In an immature agile team (or one with current difficulties) this may be as far as you get during a time-boxed sprint planning session. The agile coach or scrum master can guide everyone on how it will go forward from there. Slice of the top an amount of work matching your velocity and go!

Of course this isn't optimal. So, if you were well-prepared and still have time after answering these questions... then what?

The team reviews the backlog and makes a selection of work they will target for the sprint. They should take into account things like removing risk earlier, not stumbling over each other in the code, the knowledge they have on the team, specialized resource bottlenecks, etc. This may lead the team to negotiate with the customer or product owner to skip over something at the top of the backlog for now.

This is the optimal minimum point to get to for sprint planning. A list of backlog items (stories) that the team has committed to tackling that is also acceptable to the customer / product owner. This is a set list that can be statused, monitored, and managed throughout the sprint. Because the team committed to it, there is a level of accountability that people will take responsibility for.

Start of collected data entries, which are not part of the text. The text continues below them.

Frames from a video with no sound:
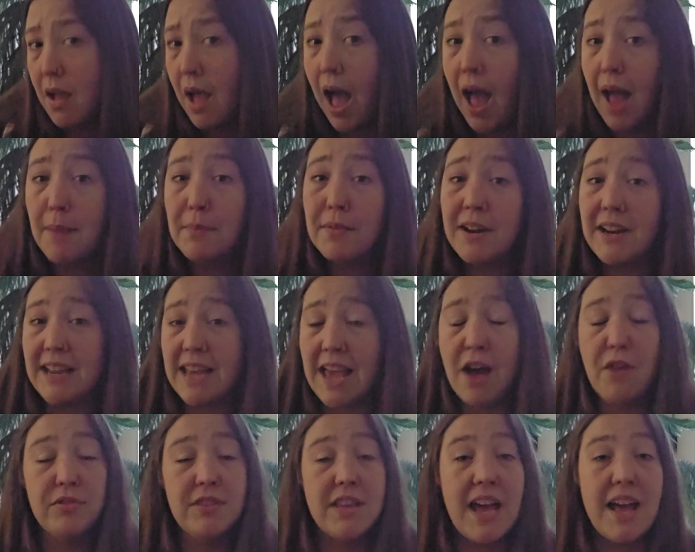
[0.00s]
I'm going to
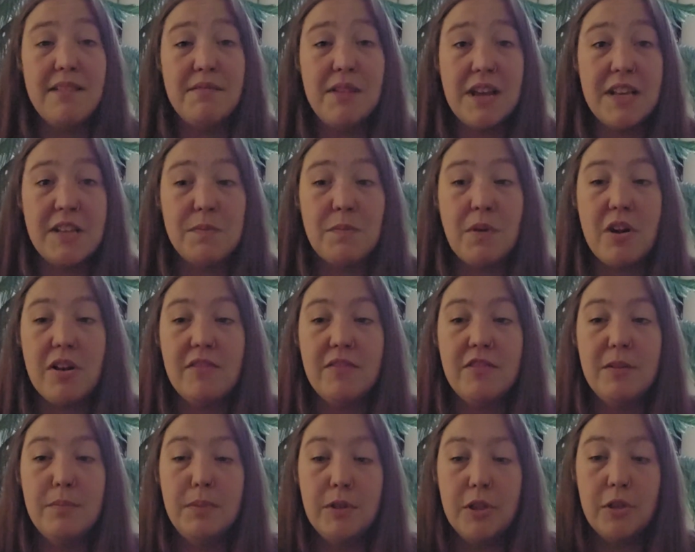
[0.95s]
count that as part of
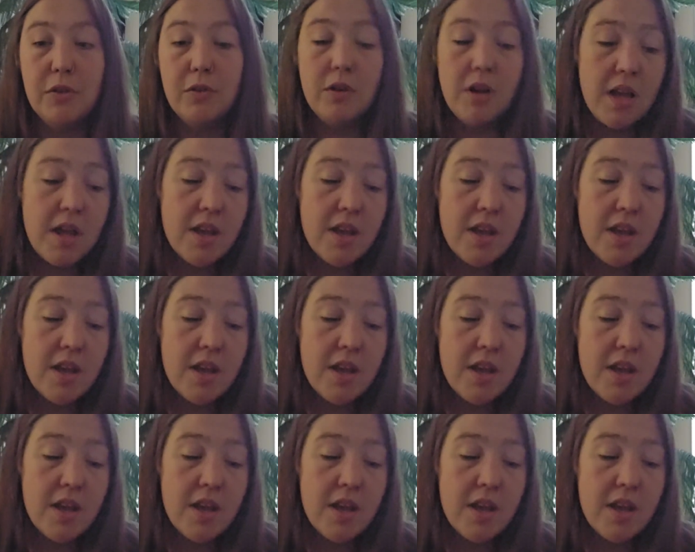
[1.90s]
the blue.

If you still have time in sprint planning, I've seen some groups break down the stories into tasks. If the team is mature, they can do this without knowing/caring who will do the work later (including task estimates). If not, then they might want to wait until someone picks the story up themselves. In really immature teams (technical immaturity, not necessarily agile), the architect or senior members may lay out the task work and estimates as a guide for the junior team members when they get to it. At this point, there's a lot of variance based on the team's needs, culture, skill sets, agile maturity, etc.

The bare minimum is that the team walks out of sprint planning with a commitment for sprint delivery that they can hold themselves accountable to. Explicitly this is a selection. Implicitly, this is the top group of stories that add up to their prior sprint's velocity.